(Dataset entries)
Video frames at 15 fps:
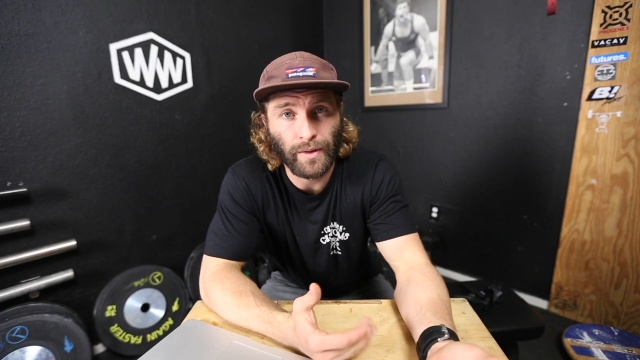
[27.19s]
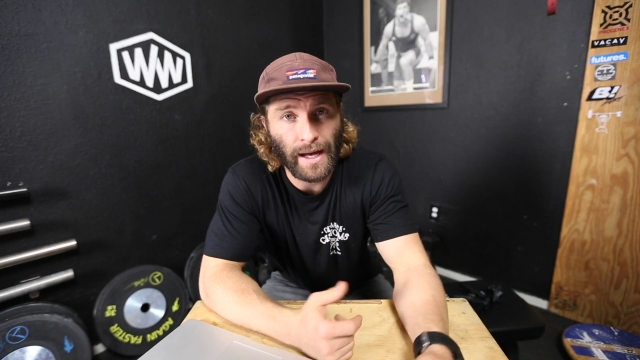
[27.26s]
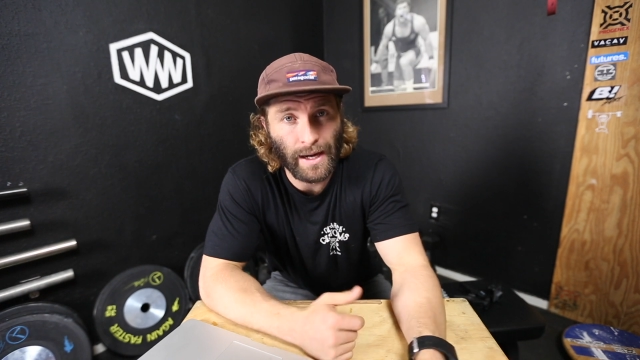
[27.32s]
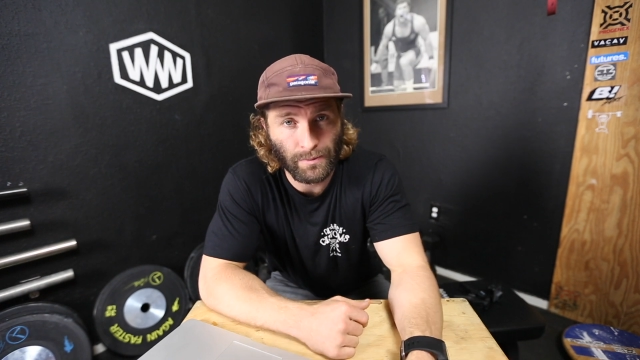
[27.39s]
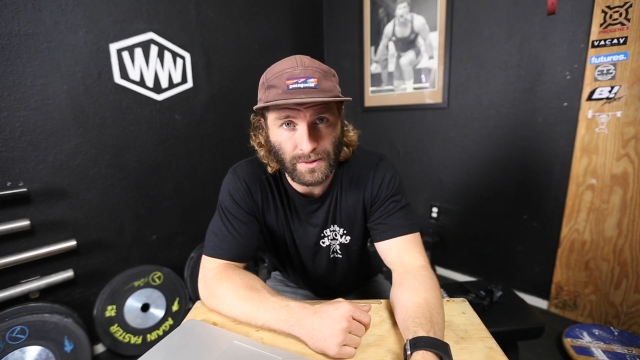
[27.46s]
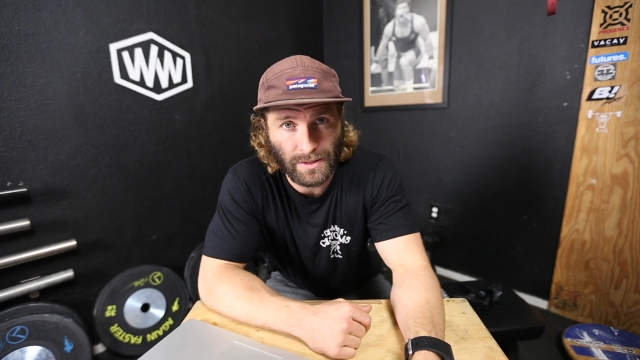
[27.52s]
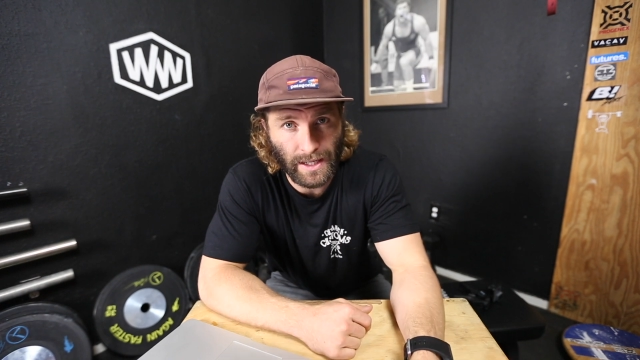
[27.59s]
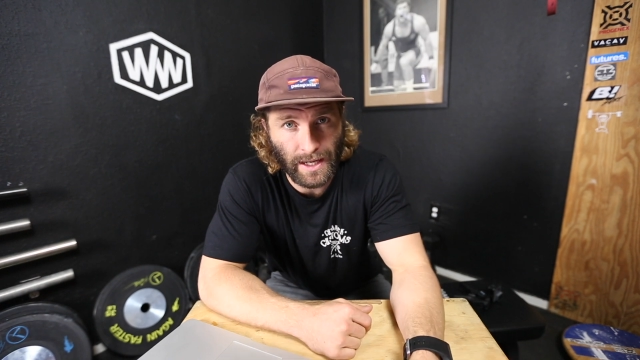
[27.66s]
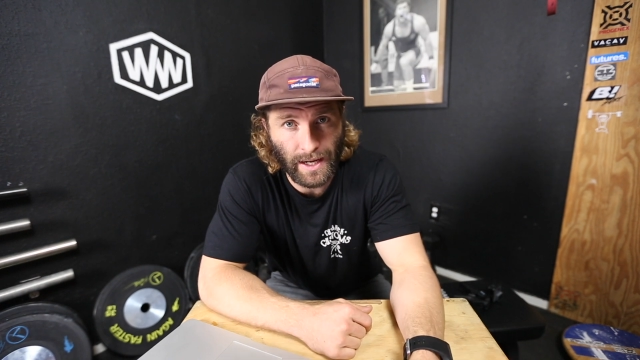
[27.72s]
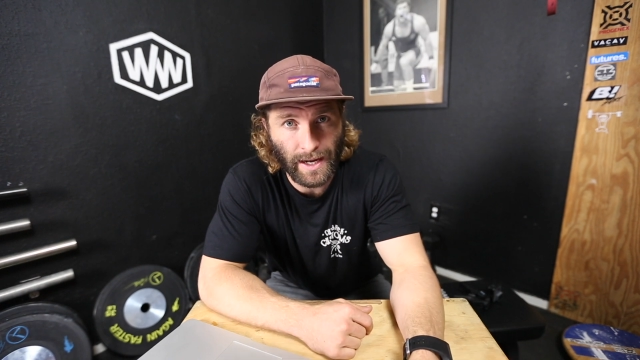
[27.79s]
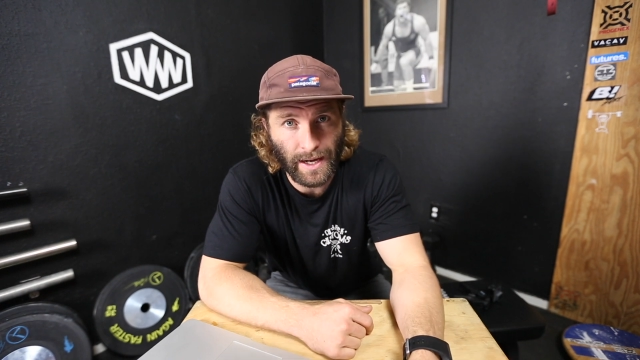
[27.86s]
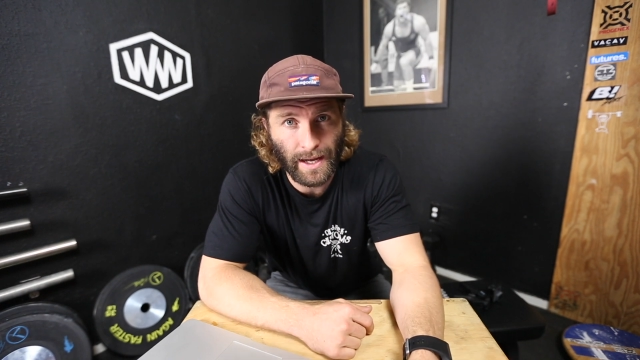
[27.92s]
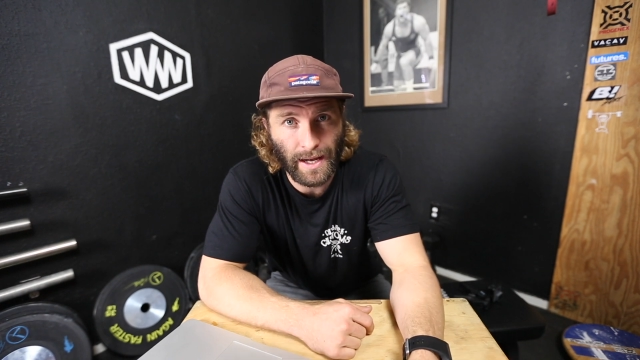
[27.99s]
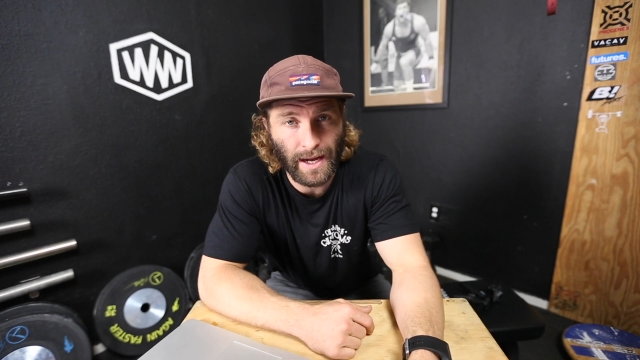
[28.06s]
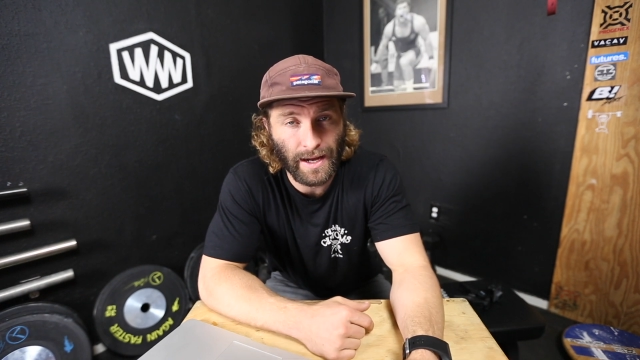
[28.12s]
that will take.
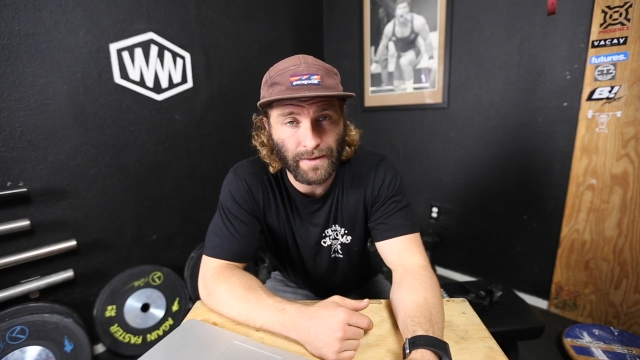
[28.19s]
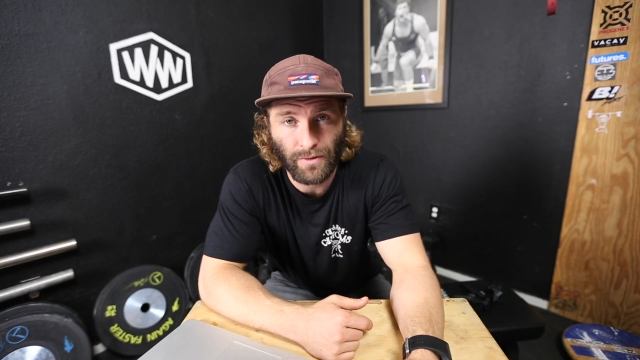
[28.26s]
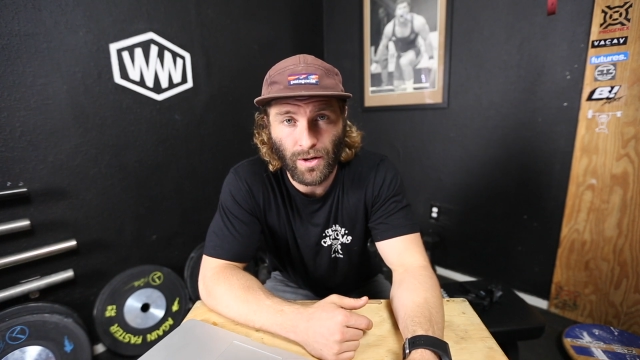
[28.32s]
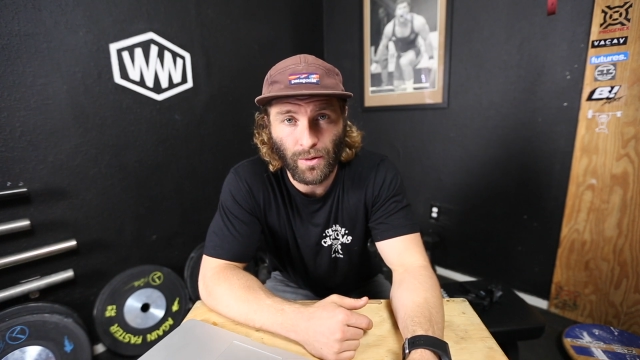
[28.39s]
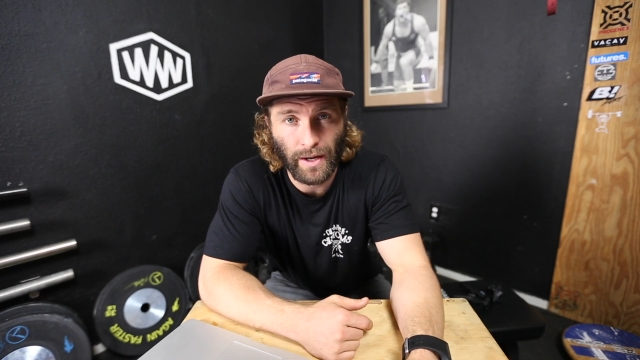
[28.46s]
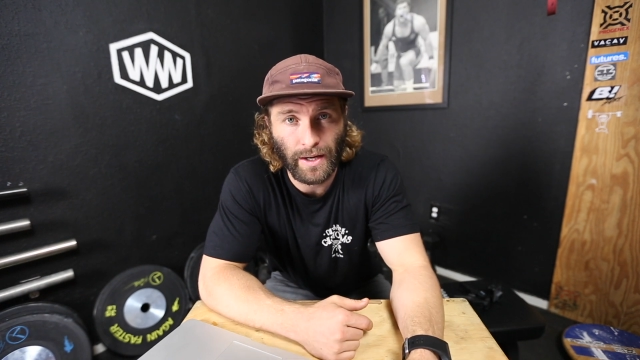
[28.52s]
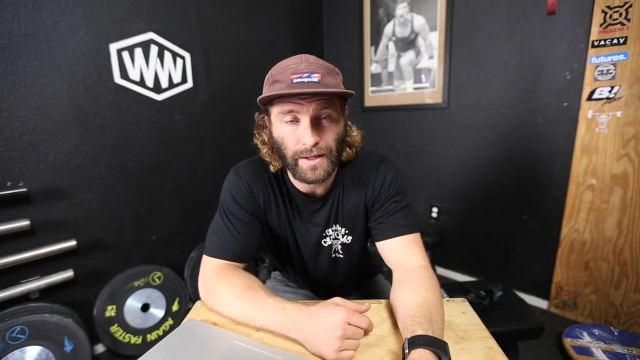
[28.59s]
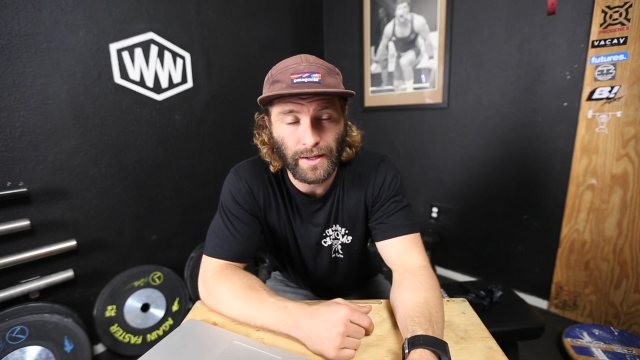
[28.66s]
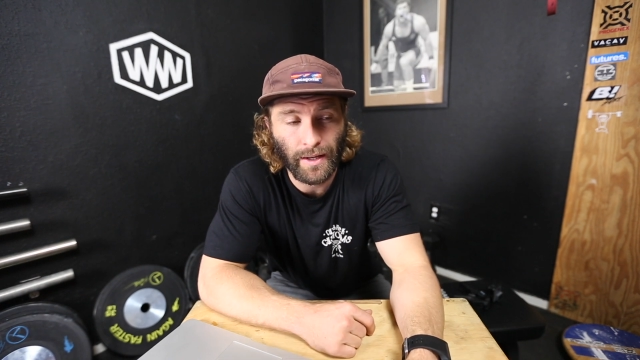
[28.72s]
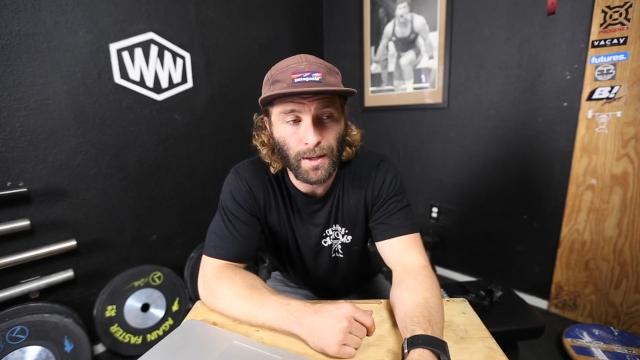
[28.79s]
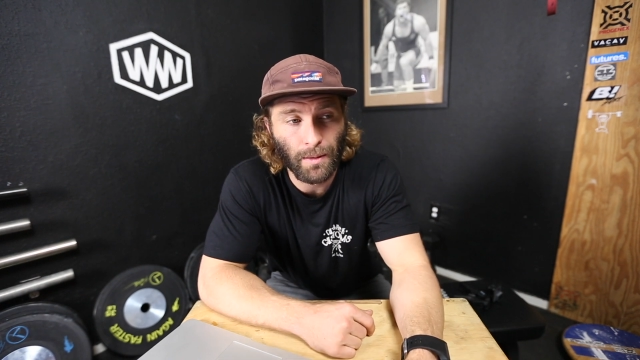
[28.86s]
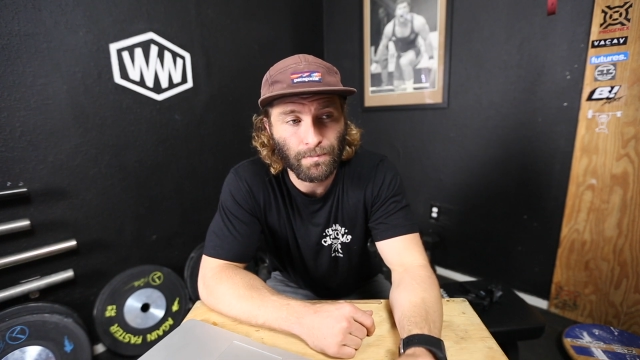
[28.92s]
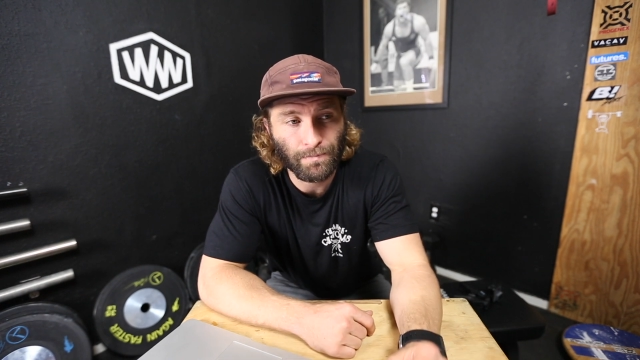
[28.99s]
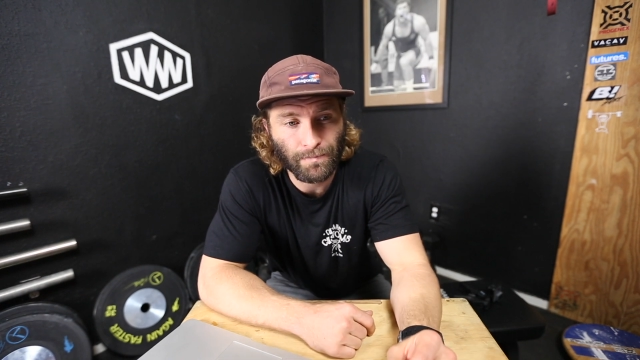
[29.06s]
I have no idea.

_What you are asked to do_. Exactly as given, transcribe every line of the data, but not its images.

_Written response_.
Video frames at 15 fps:
[27.19s]
[27.26s]
[27.32s]
[27.39s]
[27.46s]
[27.52s]
[27.59s]
[27.66s]
[27.72s]
[27.79s]
[27.86s]
[27.92s]
[27.99s]
[28.06s]
[28.12s]
that will take.
[28.19s]
[28.26s]
[28.32s]
[28.39s]
[28.46s]
[28.52s]
[28.59s]
[28.66s]
[28.72s]
[28.79s]
[28.86s]
[28.92s]
[28.99s]
[29.06s]
I have no idea.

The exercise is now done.